Give back exactly the lines from the "[0:04.00-0:04.80]" line to the final line of the records, and only those, minus any pictures.
======== Supplied material
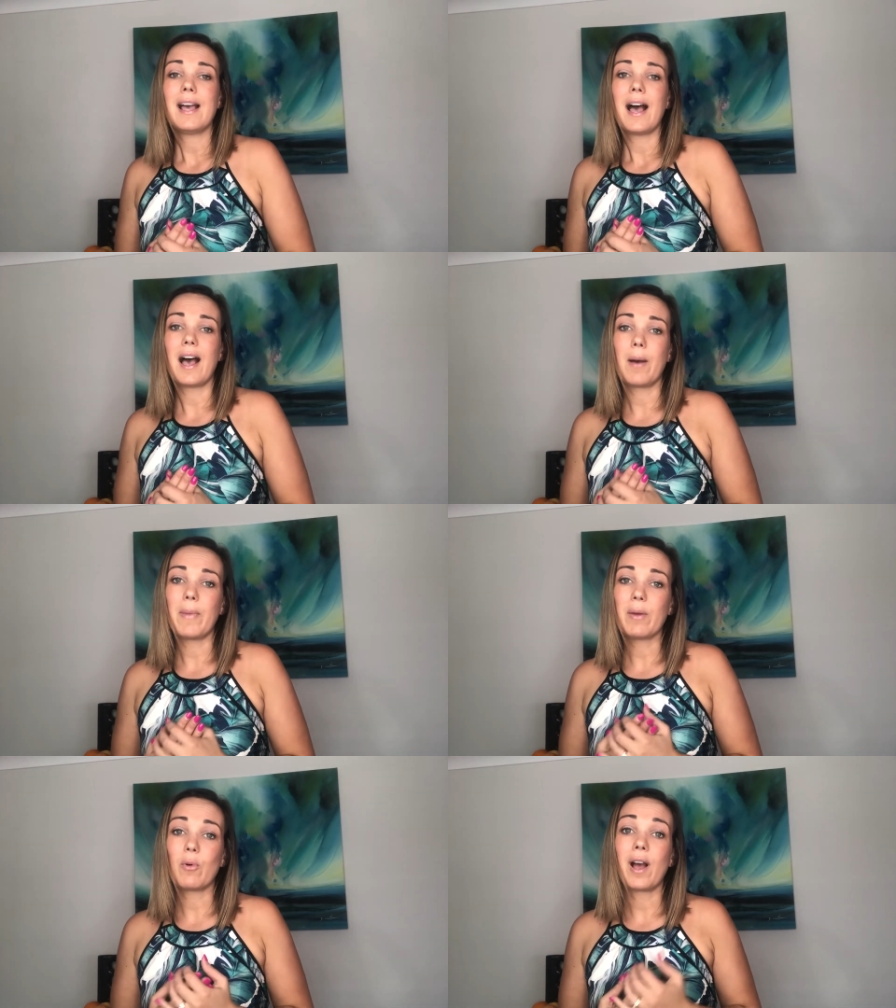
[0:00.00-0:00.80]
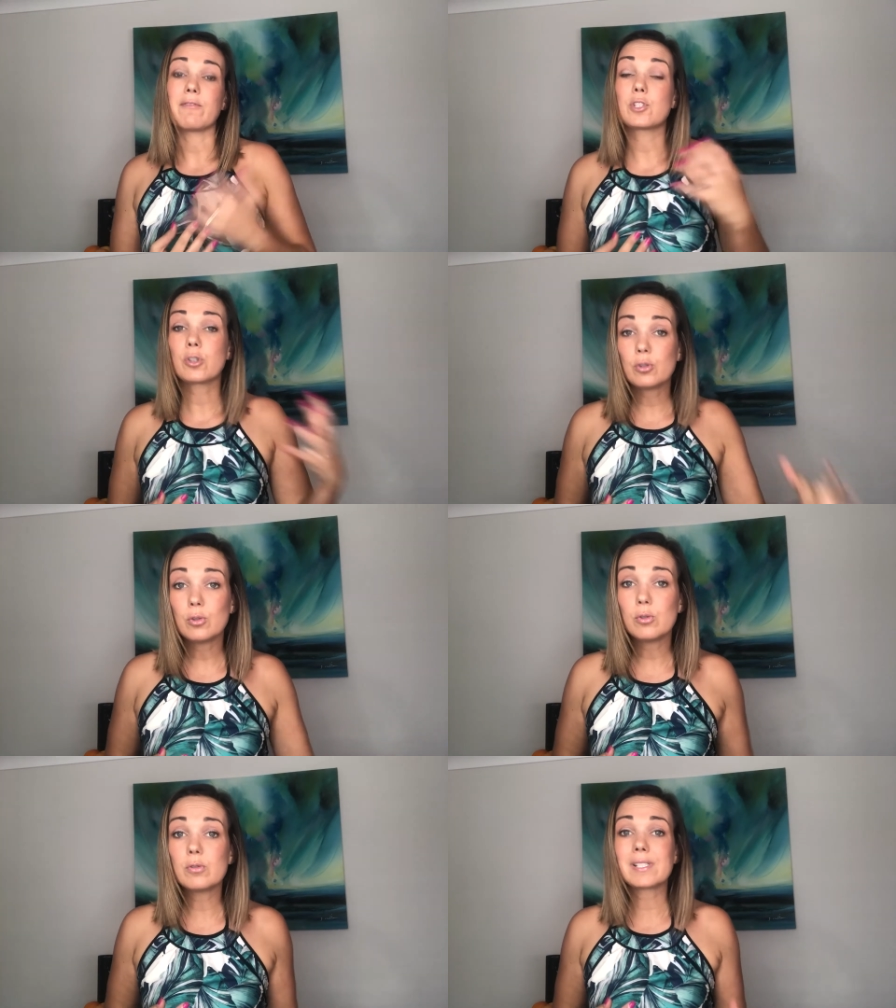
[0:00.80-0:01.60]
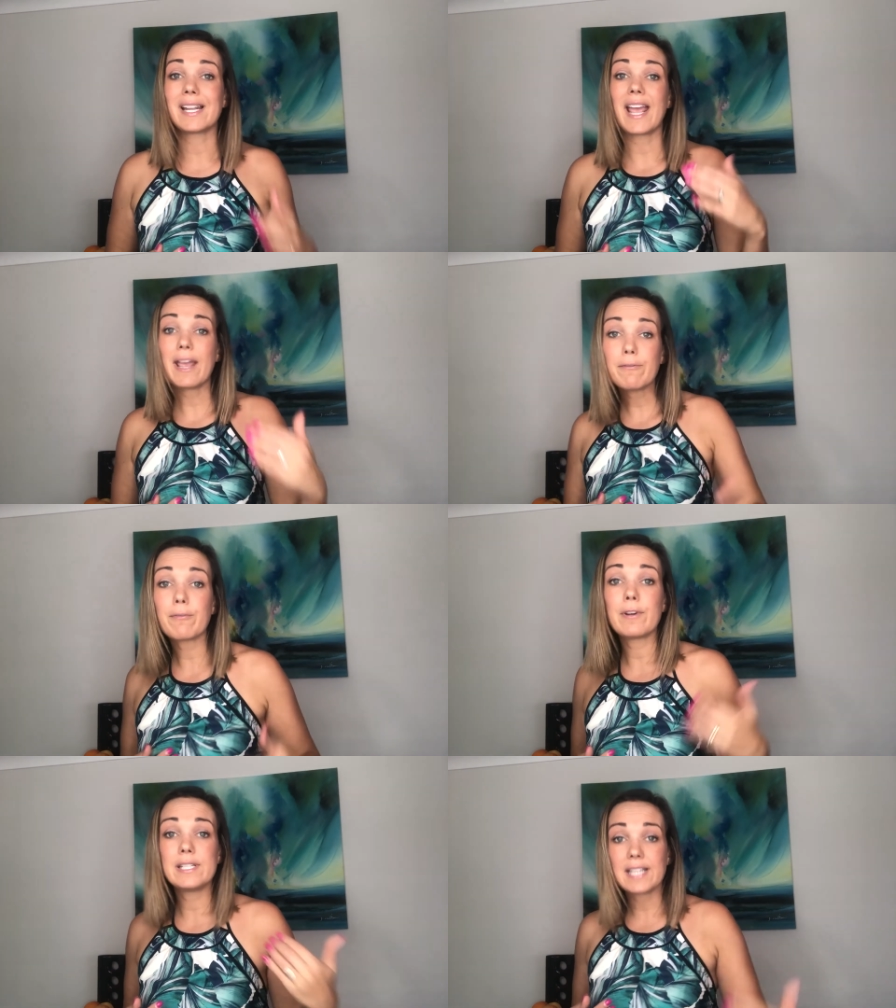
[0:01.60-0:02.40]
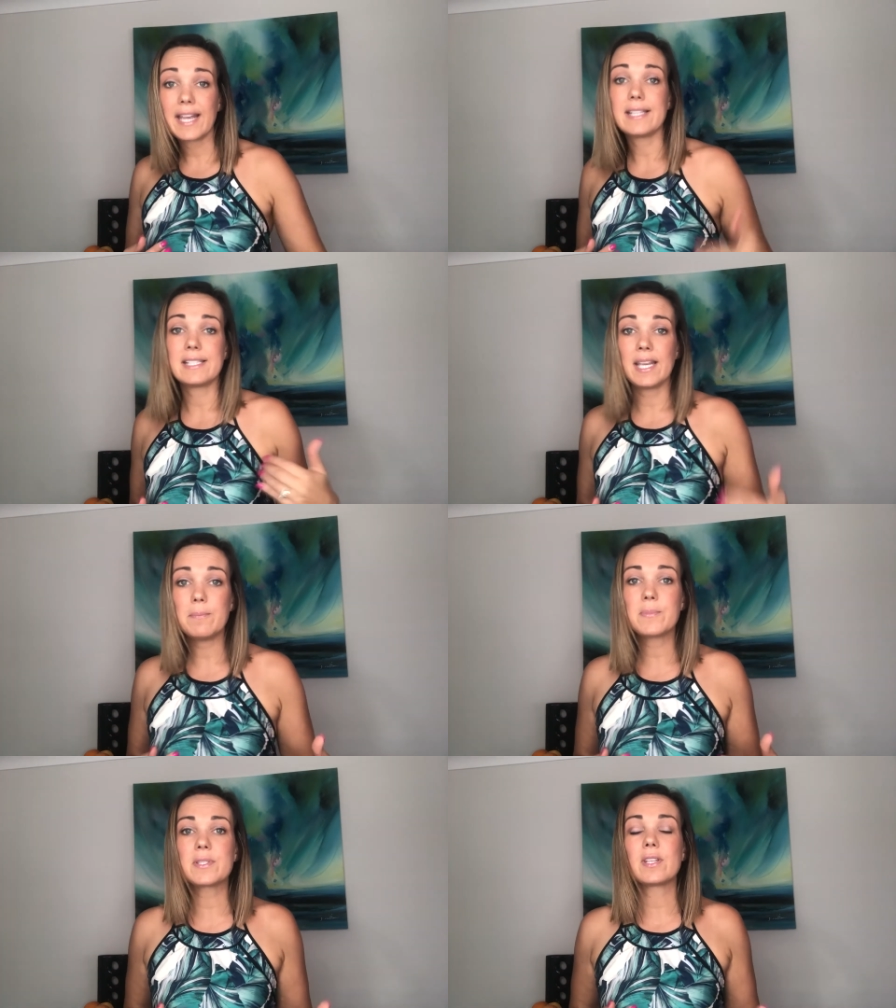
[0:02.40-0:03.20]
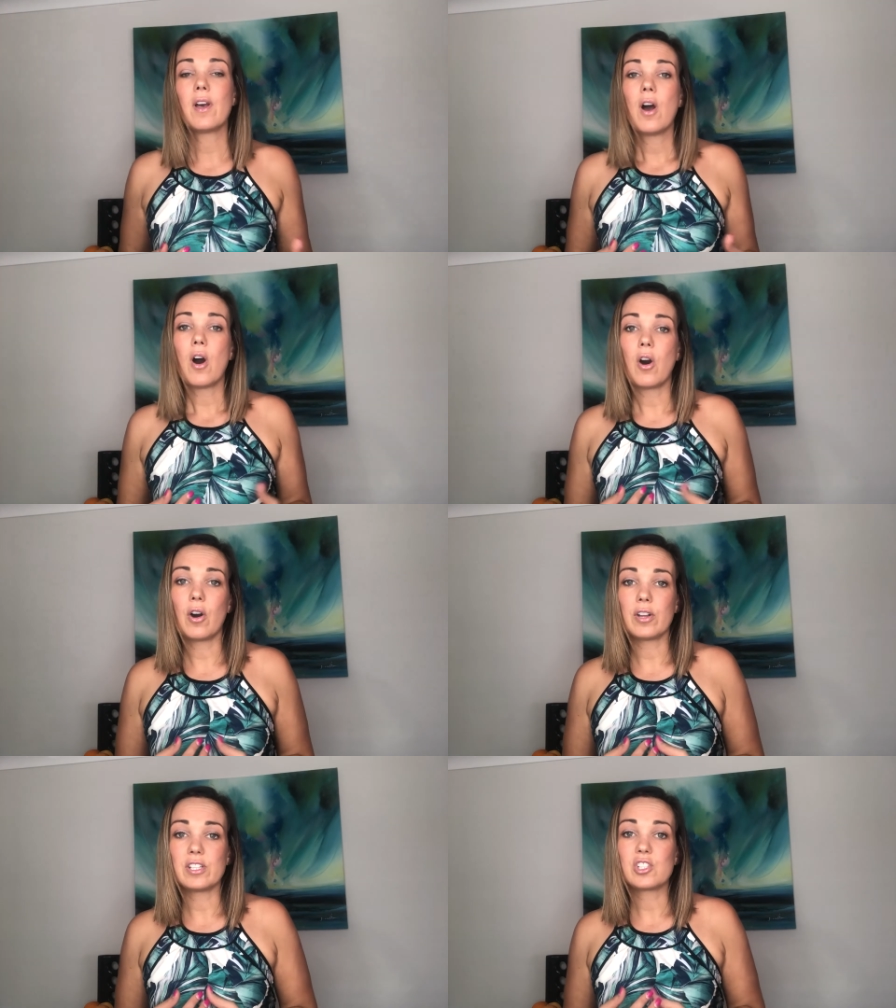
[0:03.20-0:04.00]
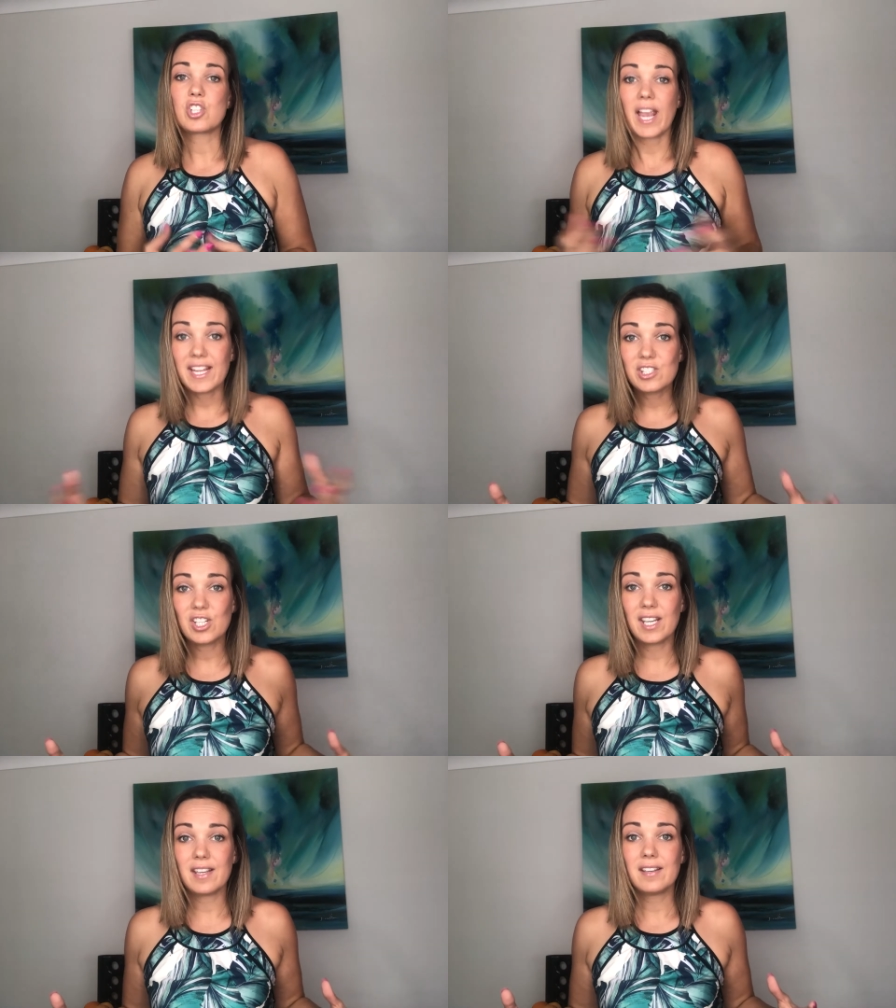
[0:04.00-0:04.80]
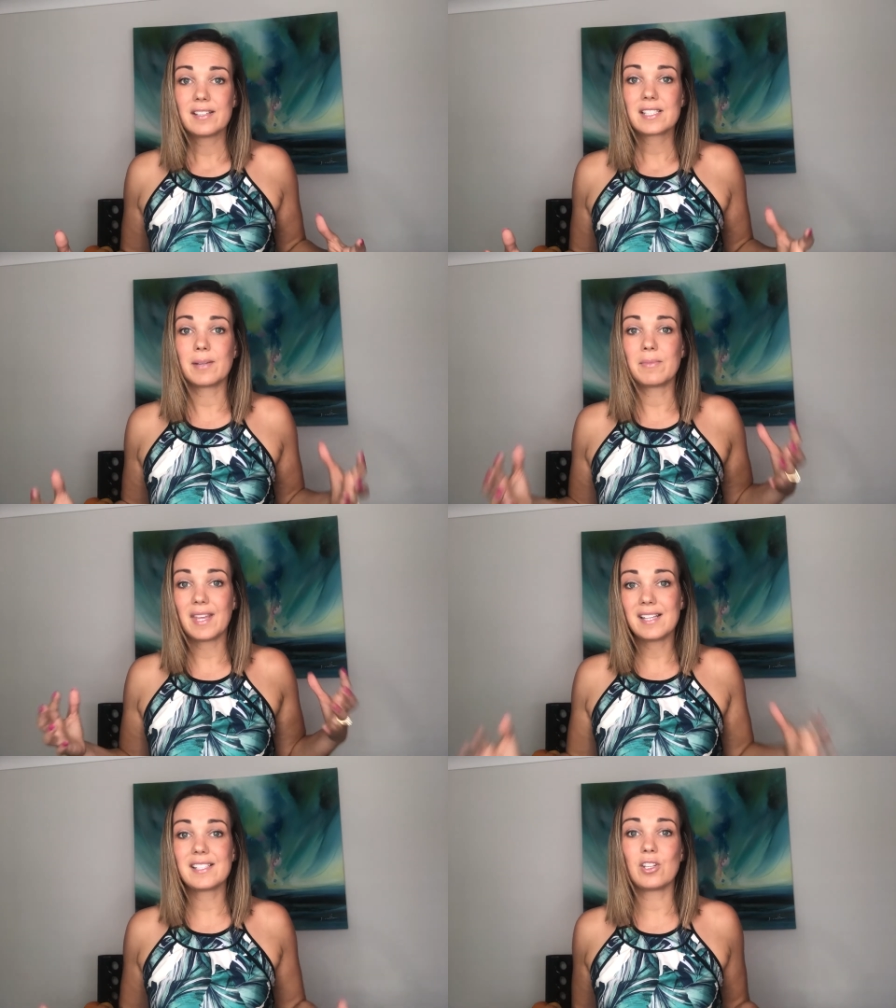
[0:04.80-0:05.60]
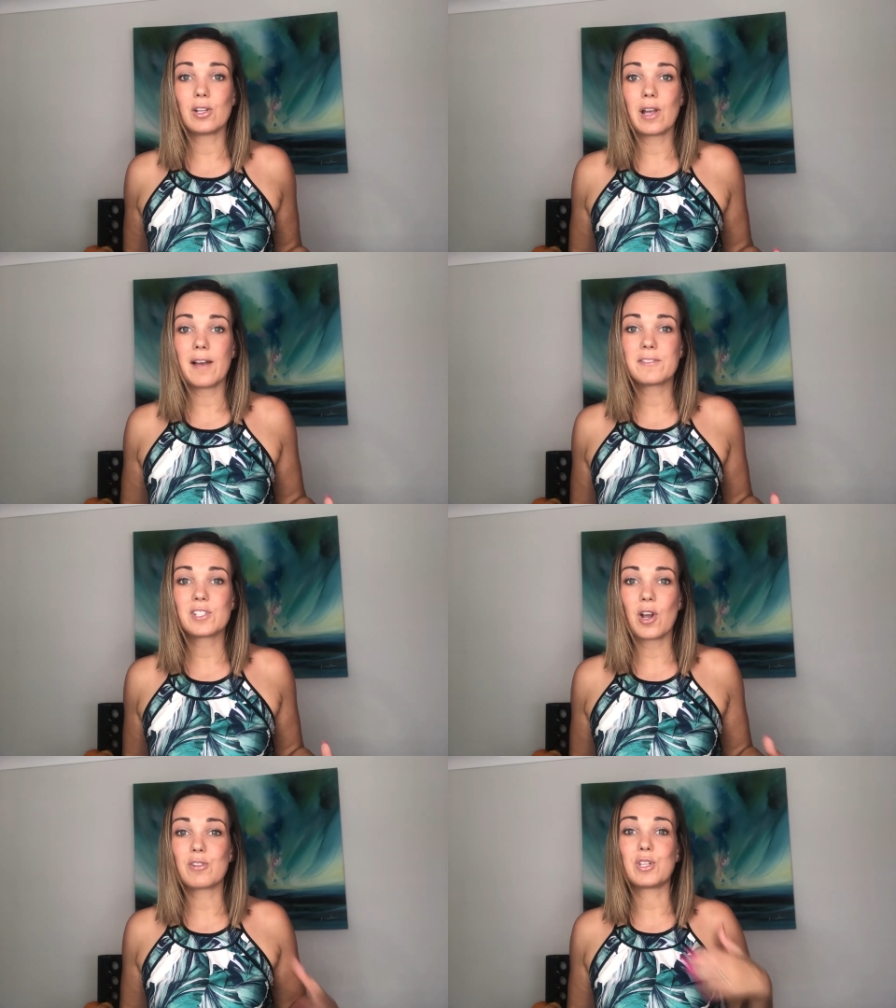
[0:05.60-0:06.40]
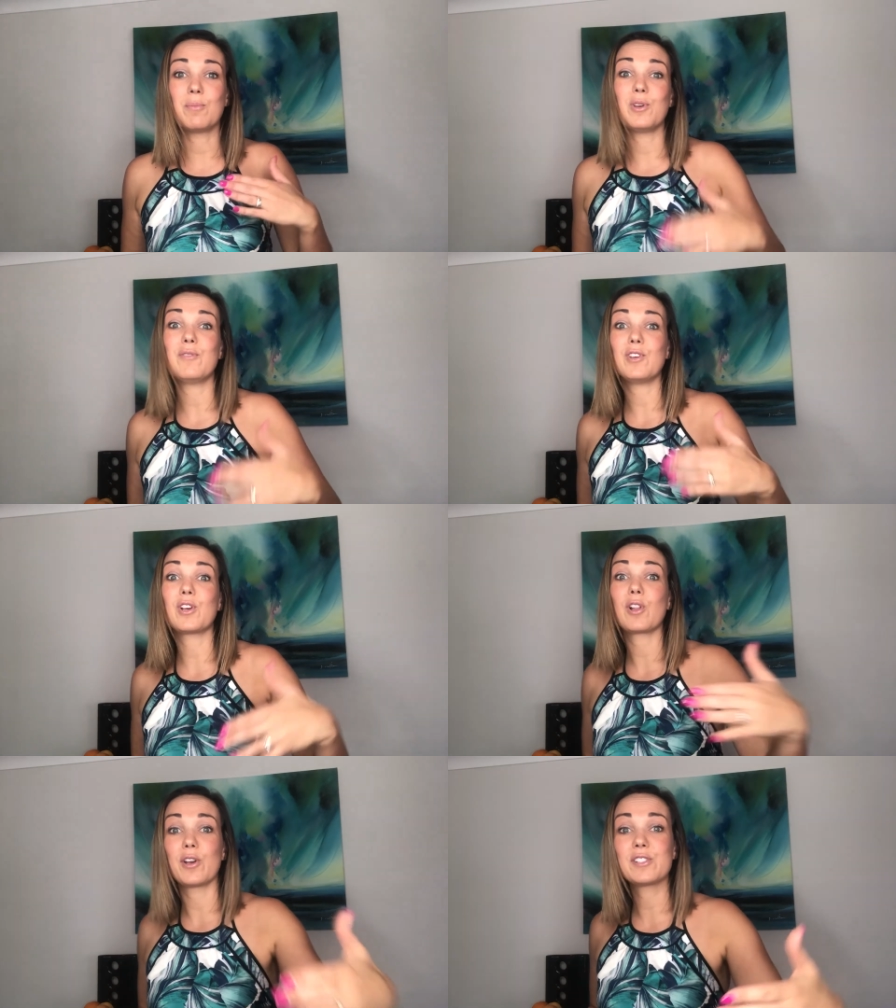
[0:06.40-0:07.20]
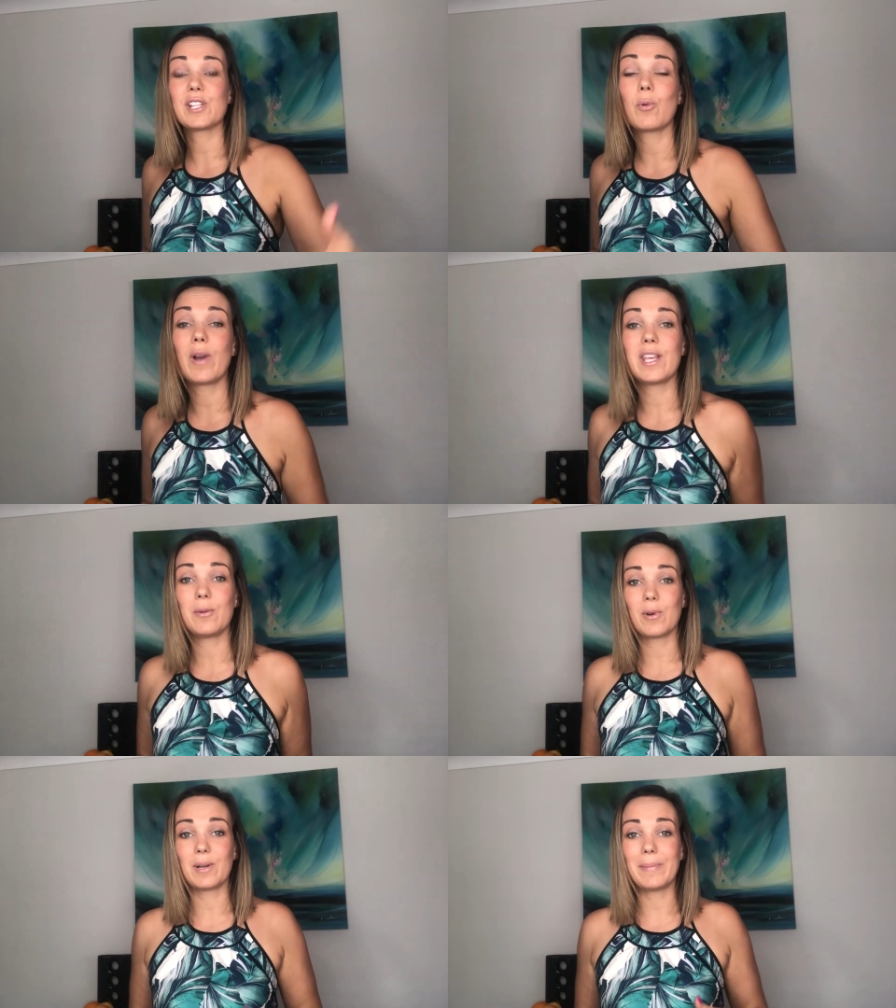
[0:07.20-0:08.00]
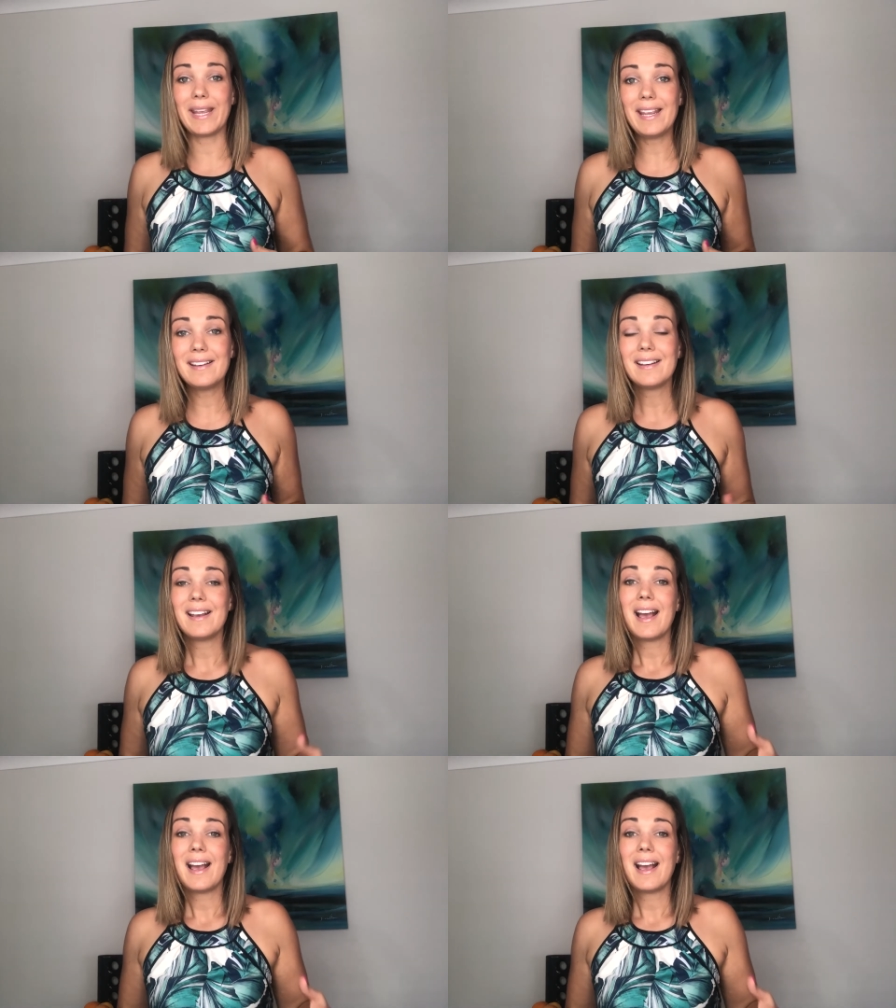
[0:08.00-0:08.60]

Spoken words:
It will have tools and everyday tips on changing some things in your lifestyle to move you closer to where you want to be.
================
Task answer:
[0:04.00-0:04.80]
[0:04.80-0:05.60]
[0:05.60-0:06.40]
[0:06.40-0:07.20]
[0:07.20-0:08.00]
[0:08.00-0:08.60]

Spoken words:
It will have tools and everyday tips on changing some things in your lifestyle to move you closer to where you want to be.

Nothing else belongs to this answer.